Forum Post: What is "small government"? Who should determine the size of the government?
Posted 13 years ago on Oct. 9, 2011, 11:11 a.m. EST by leftistperson
(95)
This content is user submitted and not an official statement
Ron Paul, the Tea Party and the "libertarians" call for "small government", and decry "big government".
What is "small government"? Who should determine the "size" of the government? Who should determine the functions and tasks of the government?
There are several "levels" of government: the federal government, the state government and the local government. What levels should be "small"? All of them?
Why the government should provide free protection for the private property of individuals, in the form of police patrols and investigation of thefts, and should not provide free healthcare for people?
Shouldn't the Tea Pary, the "libertarians", and Ron Paul, call for the abolition of police, and shouldn't them pay for private security guards to protect their property and their lifes?
It's very easy talk about "small government" when you have free police protection on your neighborhood, free firefighters to extinguish flames on your house, and free elementary schools to educate your kids.
Who should determine the "size" of the government? The corporations? The wealthy individuals? Or the people?
Small government is usually defined as a government whose laws are the minimum necessary to protect the rights of the citizenry while offering as few restriction on those rights as possible.
Small government also looks at the amount of influence the individual has on the government and suggests the strongest government should be the one where the individual has the most influence - ie local. Thus most laws that affect an individual will be made at the local level, less at the state, and very very few at the Federal - all corresponding to the individual's ability to impact the laws that directly affect them.
And what are the rights of the citizenry?
The natural rights that pre-exist government (life, liberty, property, privacy etc) and the civil rights created by the structure of government ( due process, voting, etc).
When each level of government begins to create more alphabet agencies to control, make regulations, and get in the way. That is what they are referring to. Do some research about Reagan's handling of the air traffic controllers in the 80's. Then you will see how government is a growth that keeps growing.
Lao Tsu should decide "govern as you would cook a fish...lightly" (and he wrote that 2500 years ago!)
2500 years ago... When 90% of people couldn't live more than 40 years... That was the life expectancy...
like a lot of statistics, life expectancy is misunderstood. If in pre-modern times you take out deaths at birth, and childhood deaths then the life expectancy was in the 60's - if you lived to 10, then the chances were good you'd live into your 60's.
But that aside, life expectancy doesn't change the wisdom of Lau Tsu
Nice. That's like saying if you don't count all the people that drive not very many people die in traffic accidents. Your basically saying if you take away all the causes of death except old age, everyone dies old.
There is a difference between life expectancy and maximum age.
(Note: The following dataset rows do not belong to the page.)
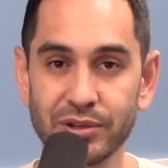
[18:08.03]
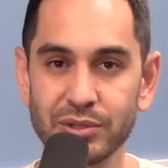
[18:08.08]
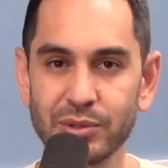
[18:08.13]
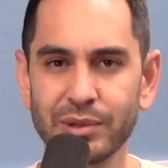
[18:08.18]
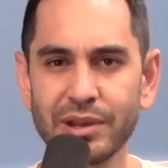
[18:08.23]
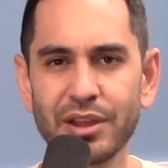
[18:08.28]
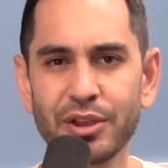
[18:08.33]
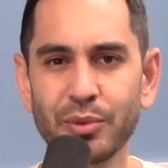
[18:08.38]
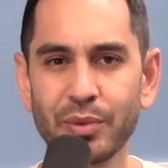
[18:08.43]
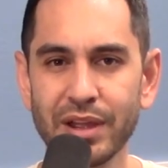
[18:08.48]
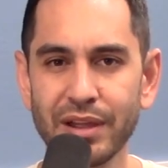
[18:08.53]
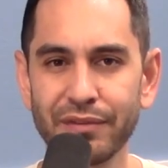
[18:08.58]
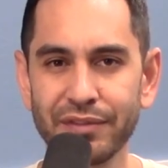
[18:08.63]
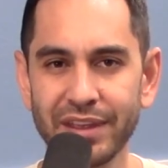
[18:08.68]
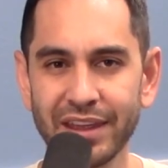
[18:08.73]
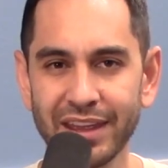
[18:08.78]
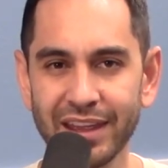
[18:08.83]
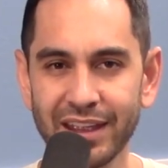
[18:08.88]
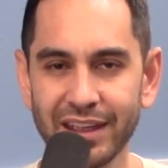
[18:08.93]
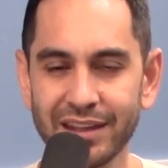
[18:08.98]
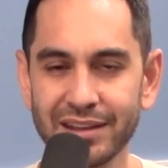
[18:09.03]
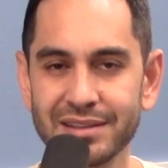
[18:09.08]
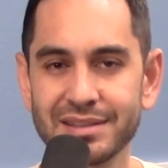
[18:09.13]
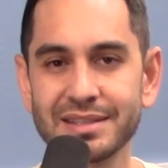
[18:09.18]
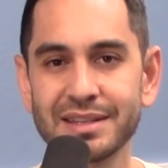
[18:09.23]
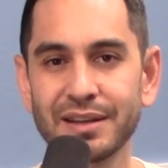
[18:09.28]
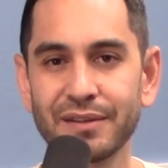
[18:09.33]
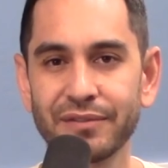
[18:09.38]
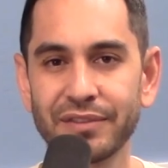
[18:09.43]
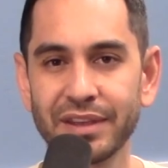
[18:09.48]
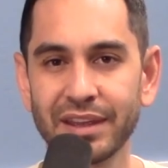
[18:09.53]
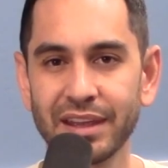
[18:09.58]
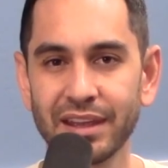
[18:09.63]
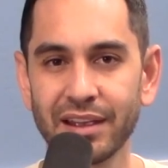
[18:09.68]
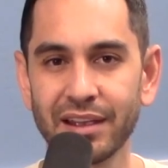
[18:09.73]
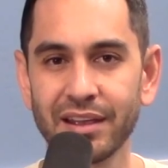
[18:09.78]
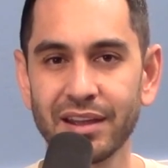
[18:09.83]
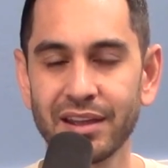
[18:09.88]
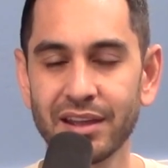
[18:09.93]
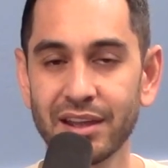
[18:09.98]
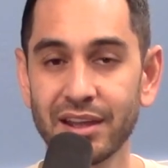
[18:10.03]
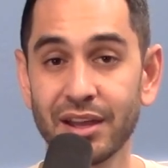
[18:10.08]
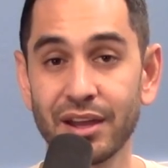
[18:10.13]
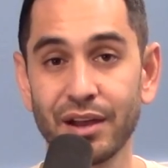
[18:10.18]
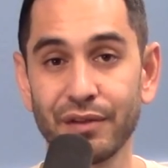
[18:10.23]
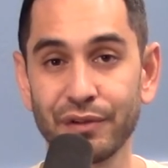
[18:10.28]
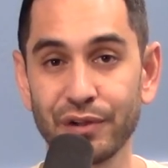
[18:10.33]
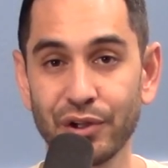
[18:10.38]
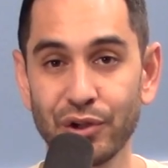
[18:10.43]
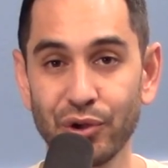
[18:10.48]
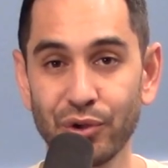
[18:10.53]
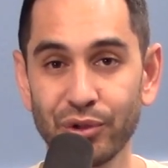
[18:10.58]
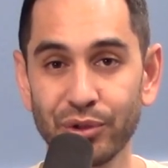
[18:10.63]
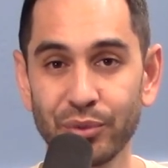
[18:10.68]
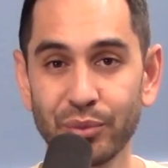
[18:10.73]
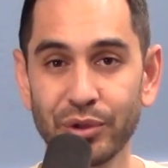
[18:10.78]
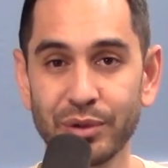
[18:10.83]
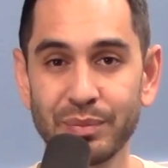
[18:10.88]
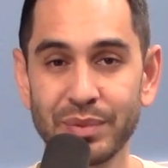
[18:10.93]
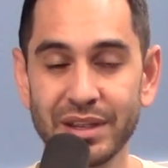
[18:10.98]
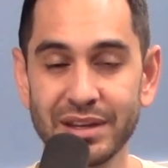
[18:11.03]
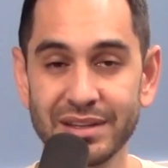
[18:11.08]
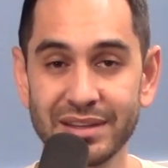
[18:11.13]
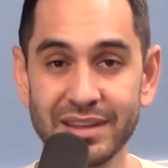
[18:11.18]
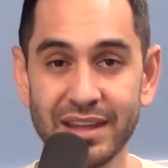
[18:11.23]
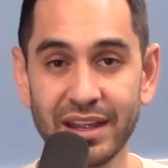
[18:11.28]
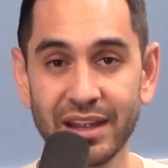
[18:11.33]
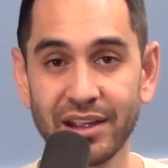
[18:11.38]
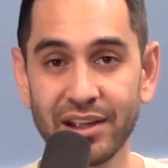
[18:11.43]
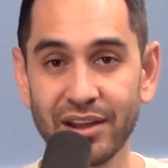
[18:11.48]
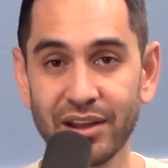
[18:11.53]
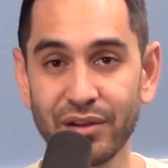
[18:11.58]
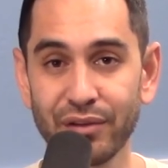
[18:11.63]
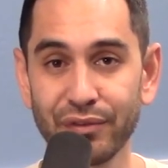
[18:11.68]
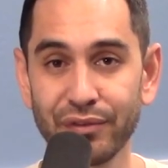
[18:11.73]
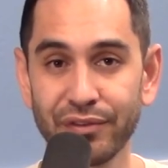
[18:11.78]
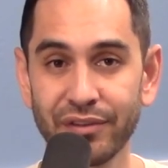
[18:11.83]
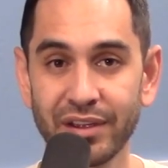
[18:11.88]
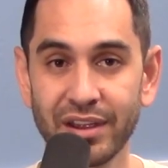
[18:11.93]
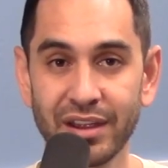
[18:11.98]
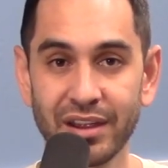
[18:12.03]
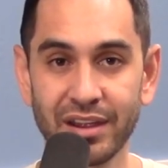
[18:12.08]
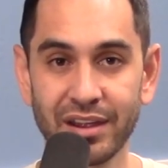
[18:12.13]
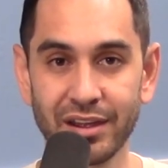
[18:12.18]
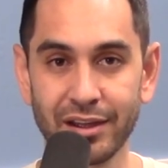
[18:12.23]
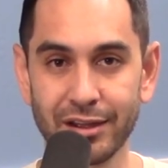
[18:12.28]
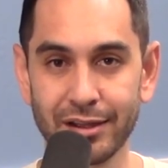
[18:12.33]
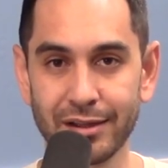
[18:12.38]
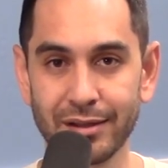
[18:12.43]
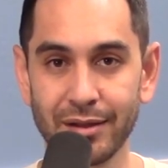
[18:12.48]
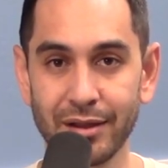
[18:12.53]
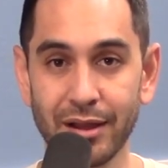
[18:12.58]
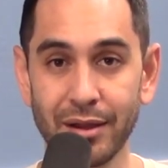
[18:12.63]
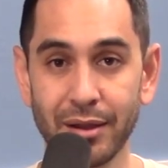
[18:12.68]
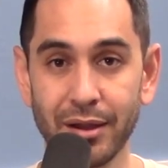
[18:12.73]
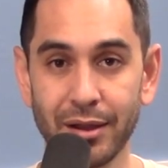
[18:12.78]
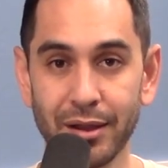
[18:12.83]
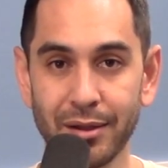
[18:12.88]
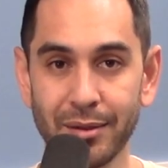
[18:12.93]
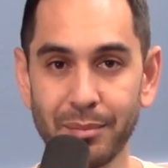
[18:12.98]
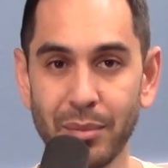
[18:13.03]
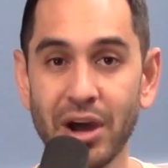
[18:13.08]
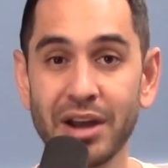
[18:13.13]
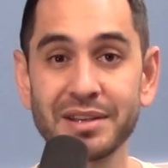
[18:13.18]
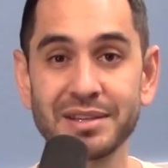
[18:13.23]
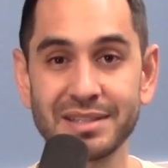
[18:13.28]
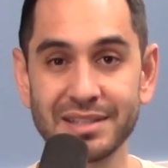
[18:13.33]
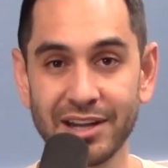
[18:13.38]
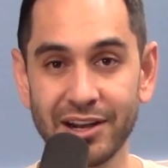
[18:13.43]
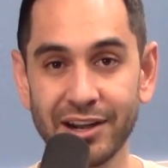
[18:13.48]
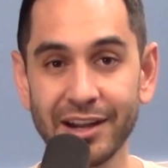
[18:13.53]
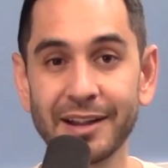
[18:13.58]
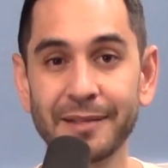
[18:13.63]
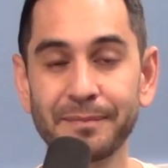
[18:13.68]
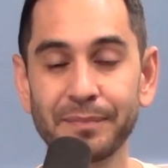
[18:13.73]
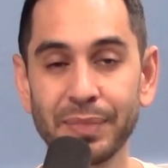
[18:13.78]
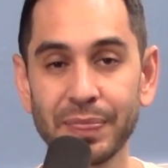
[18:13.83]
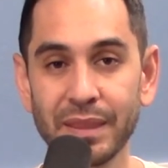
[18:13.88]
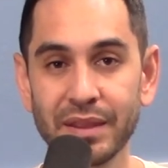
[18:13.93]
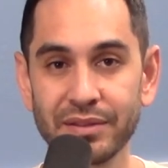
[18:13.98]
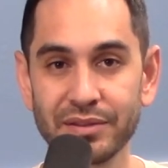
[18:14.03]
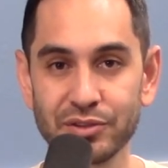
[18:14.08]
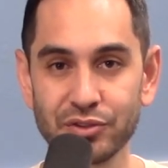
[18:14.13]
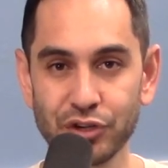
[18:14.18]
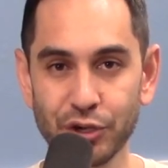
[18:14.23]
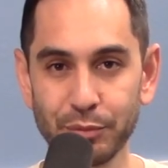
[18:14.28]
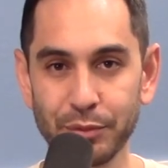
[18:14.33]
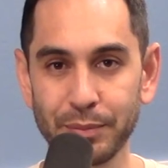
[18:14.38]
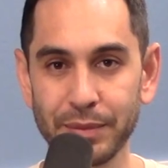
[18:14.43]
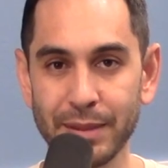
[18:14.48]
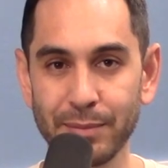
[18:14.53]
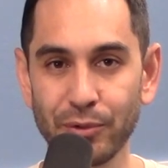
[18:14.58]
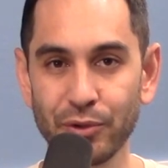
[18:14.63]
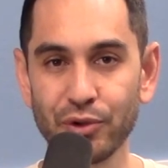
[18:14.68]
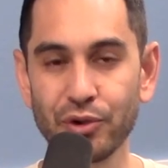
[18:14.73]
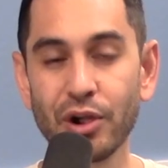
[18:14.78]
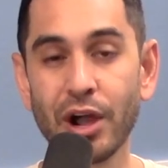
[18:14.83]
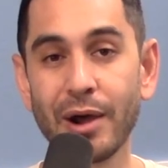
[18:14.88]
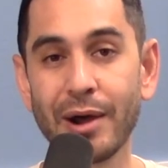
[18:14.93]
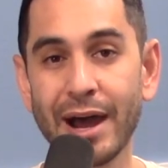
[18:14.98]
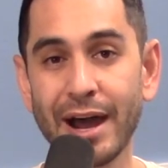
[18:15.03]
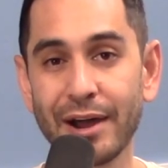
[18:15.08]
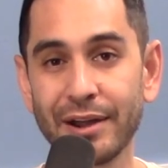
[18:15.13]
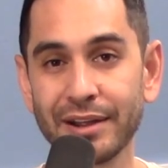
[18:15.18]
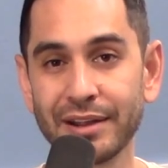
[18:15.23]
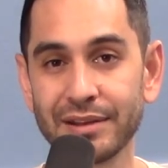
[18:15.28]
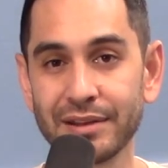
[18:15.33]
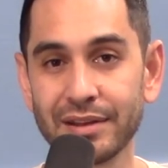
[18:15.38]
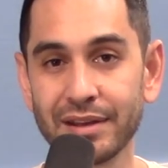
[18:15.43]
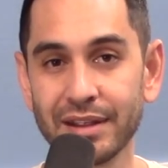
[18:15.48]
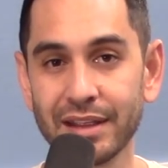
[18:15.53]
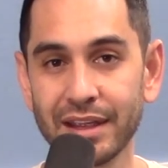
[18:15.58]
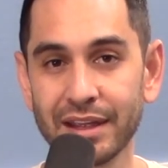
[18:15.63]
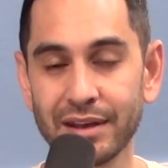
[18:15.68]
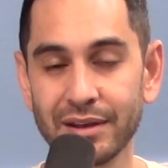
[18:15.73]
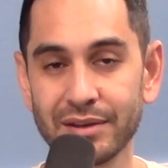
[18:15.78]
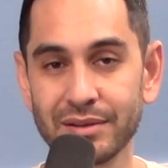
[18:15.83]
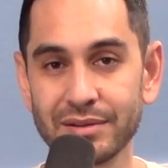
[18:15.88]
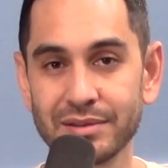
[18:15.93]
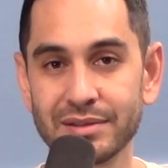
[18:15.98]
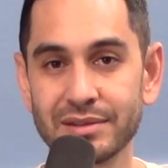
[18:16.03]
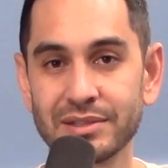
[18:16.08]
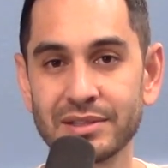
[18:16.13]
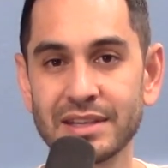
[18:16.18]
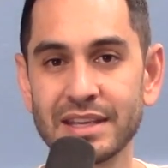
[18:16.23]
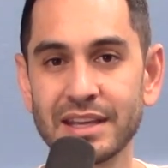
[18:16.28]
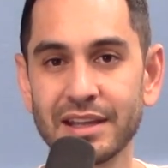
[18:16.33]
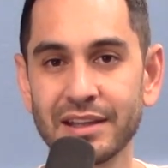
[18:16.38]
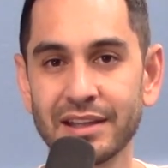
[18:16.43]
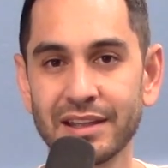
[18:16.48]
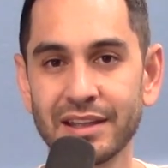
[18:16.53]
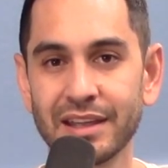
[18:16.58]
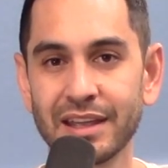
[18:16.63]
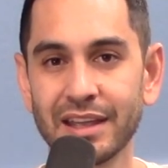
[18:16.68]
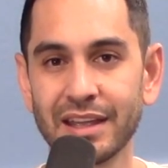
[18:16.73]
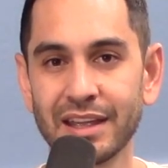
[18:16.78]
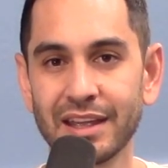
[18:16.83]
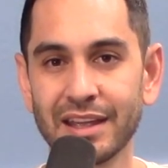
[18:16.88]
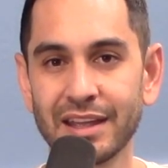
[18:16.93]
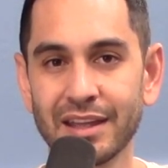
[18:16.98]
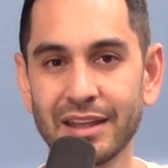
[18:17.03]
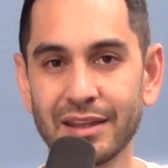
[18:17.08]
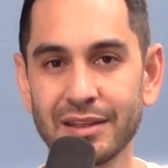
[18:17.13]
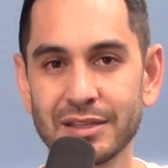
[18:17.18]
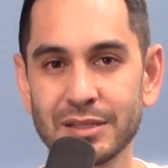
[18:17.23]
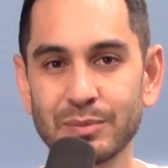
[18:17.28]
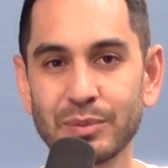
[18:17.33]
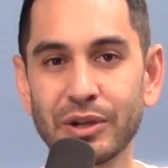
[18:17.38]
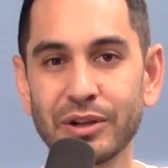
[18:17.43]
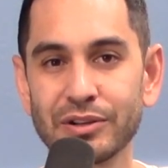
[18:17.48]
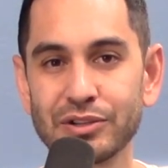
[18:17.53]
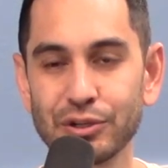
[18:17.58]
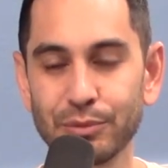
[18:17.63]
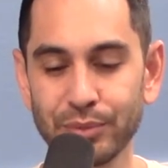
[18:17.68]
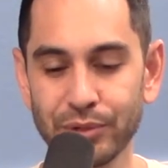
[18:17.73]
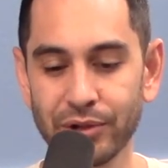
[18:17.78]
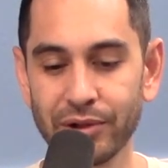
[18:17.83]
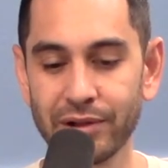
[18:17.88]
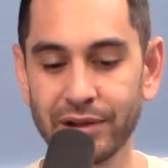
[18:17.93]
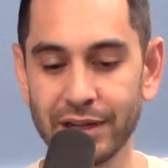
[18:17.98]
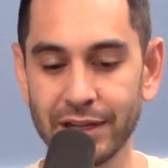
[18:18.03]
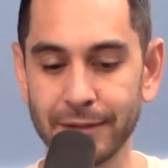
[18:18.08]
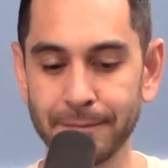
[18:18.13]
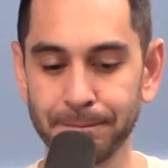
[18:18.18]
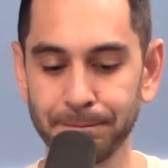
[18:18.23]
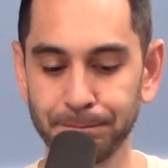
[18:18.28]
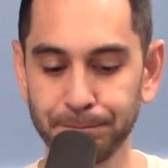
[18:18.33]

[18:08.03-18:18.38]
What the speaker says: So another way of thinking it, instead of thinking of a cult, would be to think of a monastery, this group of people who go out and seek spiritual purity.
Today, the vast majority of people make it to 60 (in the industrialized countries U.S. at least). 2500 years ago, this was not the case.
yes - statistics, lies and statistics. My point is most people think society of 2500 years ago had few people over 40. This was not the case. If you walked the streets 2500 years ago you would see many people in their 60's. The modern huge gains in life expectancy are primarily due to our huge reductions in deaths at birth and childhood deaths.
Maybe your driving metaphor can be stated this way - if we absolutely banned alcohol, like it didn't exist, we'd see a huge drop in motor vehicle deaths. Would your conclusion be that driving skills must have risen remarkably to account for this reduction? Or was it the elimination of alcohol in the equation?
2500 years ago, if you lived to 10 then your "skills" at living to an old age were not much different than they are today.
In a democracy, the government is elected by the people. So, the people has the right to determine what should be the "size" of the government.
This isnt a democracy.
But it is supposed to be one. And democracies can't have "small government". People who want "small government" don't want real democracy. They want "the law of the jungle", "every man for himself", "social darwinism"...
no not social darwinism http://en.wikipedia.org/wiki/Anarcho_capitalism
It's not suppose to be a democracy... save it.